Ajouté à cela le taux de bancarisation nettement bas qui ne permet aucunement de faire émerger une masse critique d'acheteurs en ligne globalement sur le continent africain, ainsi que les problèmes de logistique et de transport. Des difficultés auxquels des plateformes, à l’instar des filiales de CDiscount en Côte d’Ivoire, au Sénégal et au Cameroun, n’ont pas su faire face, ce qui explique le dépôt de bilan de ces structures.
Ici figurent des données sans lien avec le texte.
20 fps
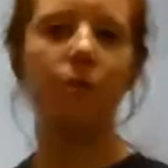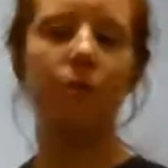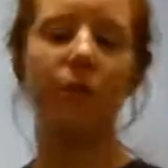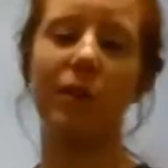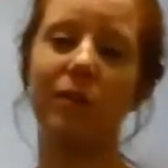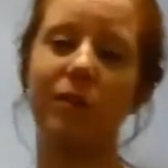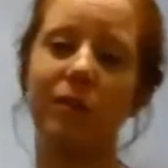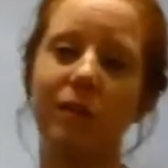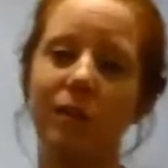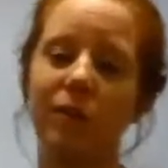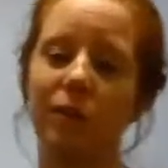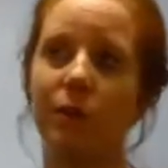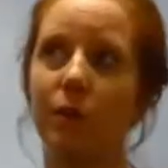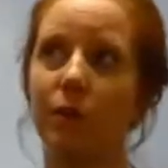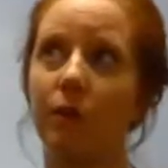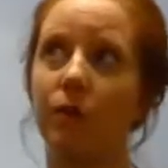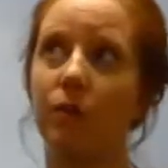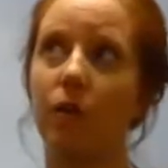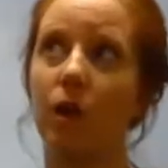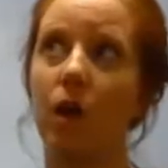First things
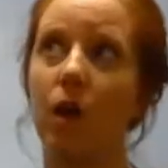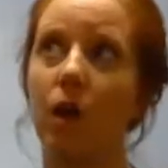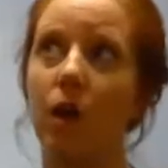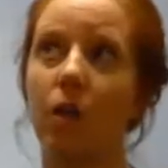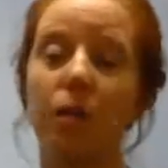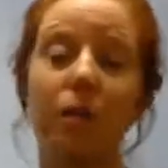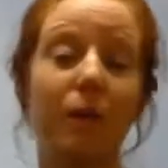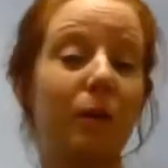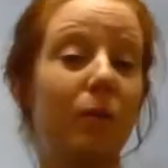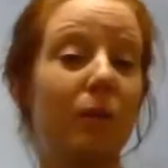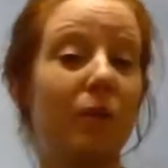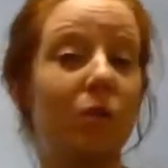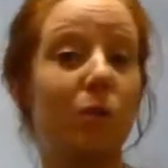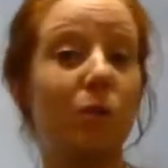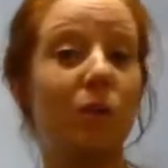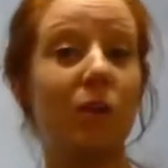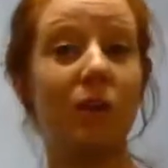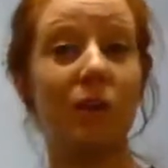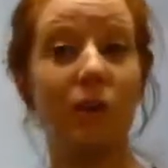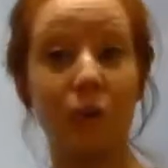first, the main reason we're
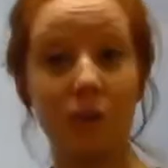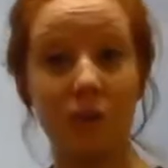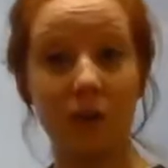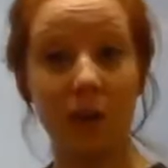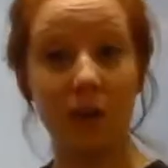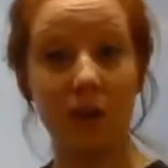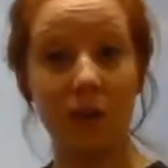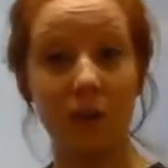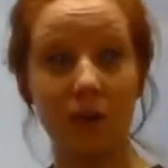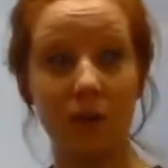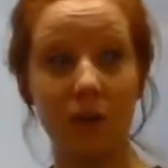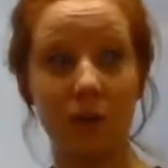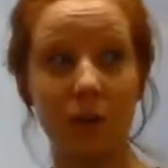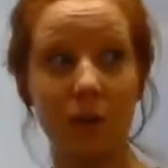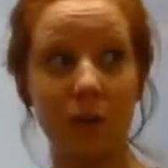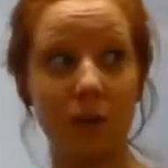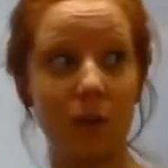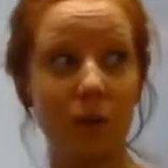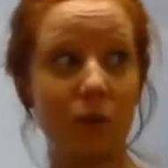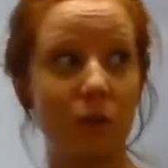going to use scientific
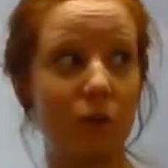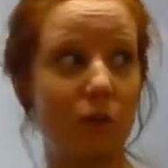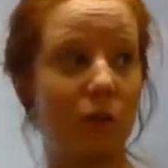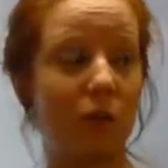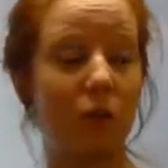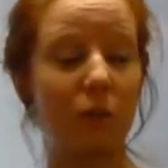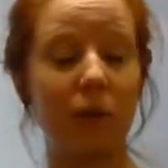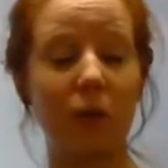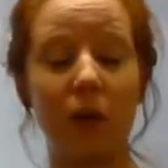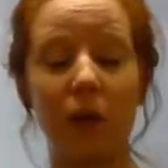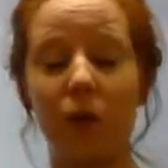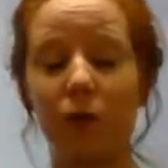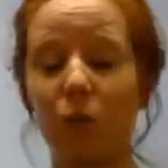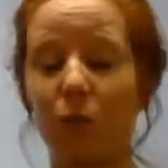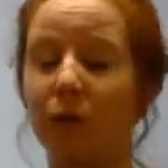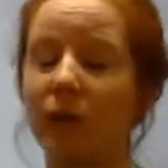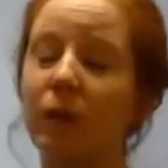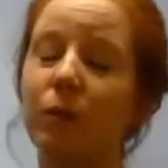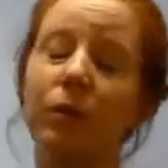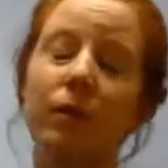notation is because
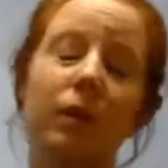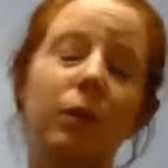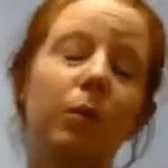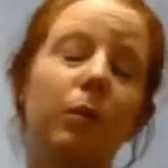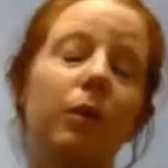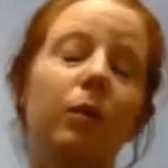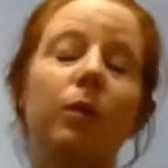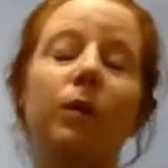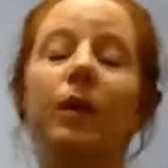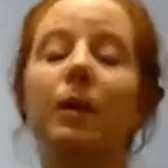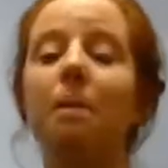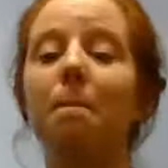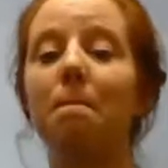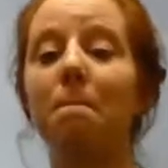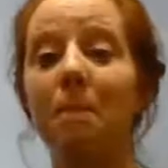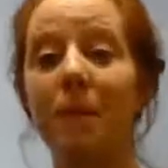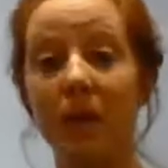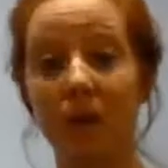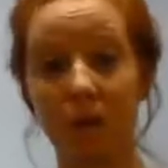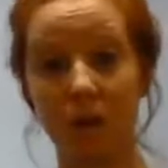really
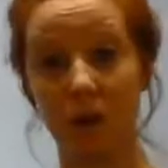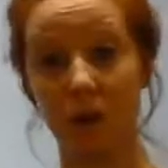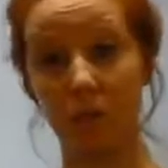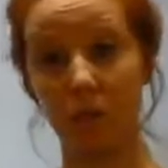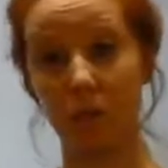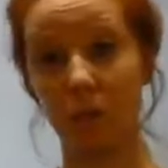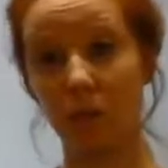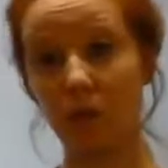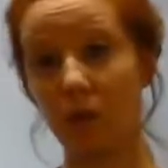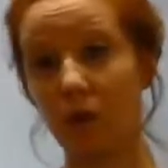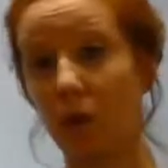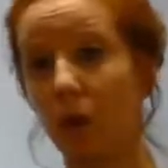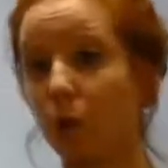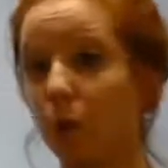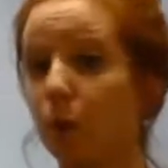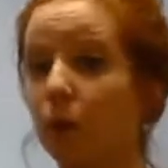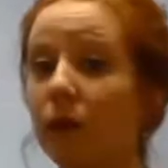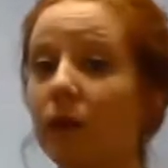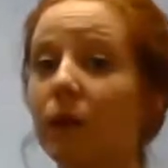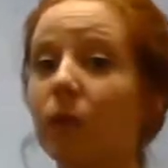big numbers and
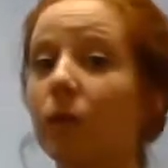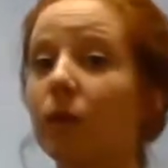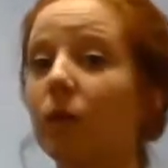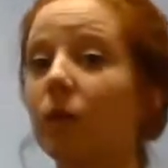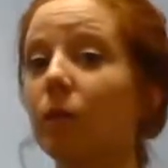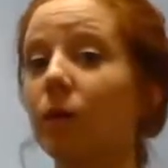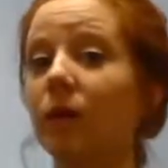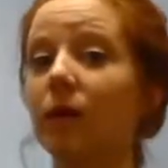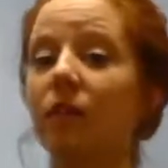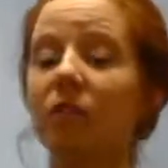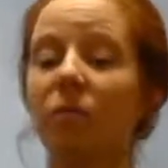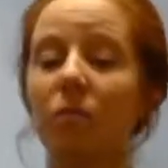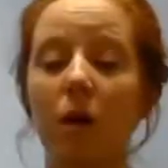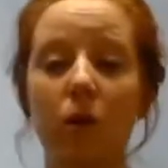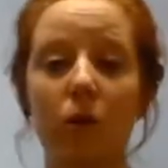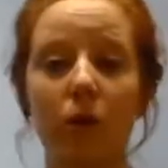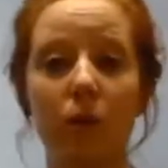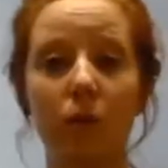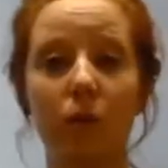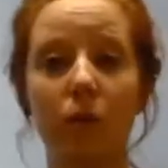really small
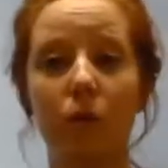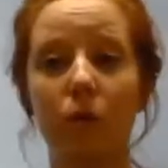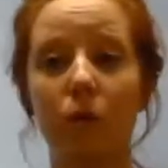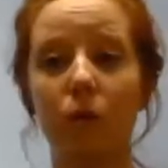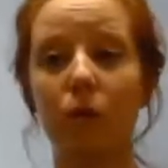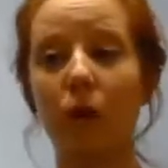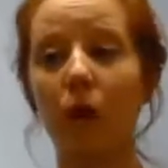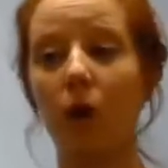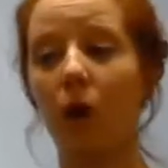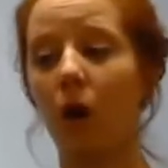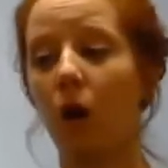numbers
De ce fait, la vente au détail pratiqué dans les rues ou quartiers commerçants des villes a encore de beaux jours devant lui en Afrique.

L' e-commerce, source d’opportunités pour le continent africain

« Toutefois, la digitalisation qui a permis cet e-commerce est en elle-même une aubaine sans précédent pour le Maroc et pour l’Afrique en général » souligne Moulay Hafid Elalamy.

Quelques lueurs d'espoir apparaissent donc à l'horizon si l'on s'en tient aux bonnes pratiques à l’international, un constat qui peut conforter l'afro-optimisme du ministre de l'Industrie, du Commerce et de l'Économie numérique.

« Moulay Hafid Elalamy, ministre marocain de l’Industrie, du commerce, de l’investissement et de l’économie numérique, a affirmé que les réalisations de l'Inde en matière de transformation digitale sont sans précédent et que son modèle doit être transposé au monde entier, notamment au continent africain ».

Par ailleurs, l’Afrique pourrait s’inspirer des modes de partenariat, notamment en prenant des exemples de collaboration entre le groupe français de la grande distribution “Carrefour” et le géant chinois de la technologie “ Tencent”, entre l’Américain “ Walmart ”et “Flipkart”, une plateforme e-commerce leader sur le marché indien ou bien entre le site “Amazon” et la chaîne de distribution alimentaire“ Whole foods”, des enseignes qui s’inscrivent dans une démarche ominicanale en adoptant le “click and collect” , c’est-dire en donnant l’occasion aux consommateurs de commander de la marchandise sur internet et retirer et payer en magasin. Un système gagnant-gagnant qui permet de faire coexister et pérenniser les activités de plateformes de transactions en ligne, de commerce de proximité et de la grande distribution.